Exercise directions
From the first entry to the last, copy everything exactly except the pictures.

Given records
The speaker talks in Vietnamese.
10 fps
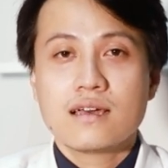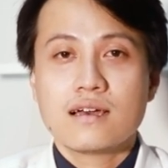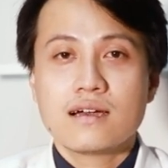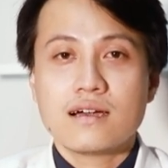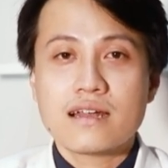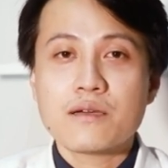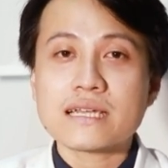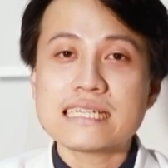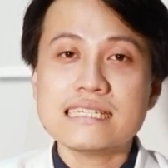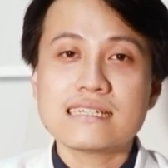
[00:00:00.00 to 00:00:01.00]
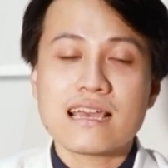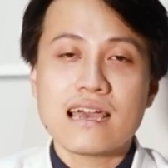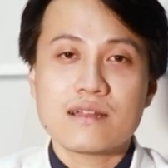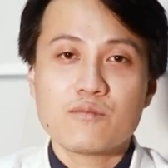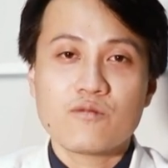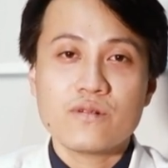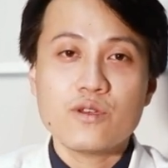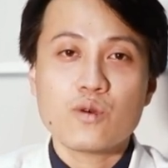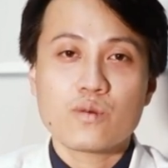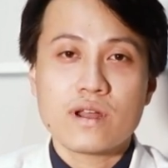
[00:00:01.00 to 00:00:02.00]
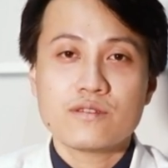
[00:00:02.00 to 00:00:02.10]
Ở đây bác sĩ xin kể ra một ví dụ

Response to this task
The speaker talks in Vietnamese.
10 fps
[00:00:00.00 to 00:00:01.00]
[00:00:01.00 to 00:00:02.00]
[00:00:02.00 to 00:00:02.10]
Ở đây bác sĩ xin kể ra một ví dụ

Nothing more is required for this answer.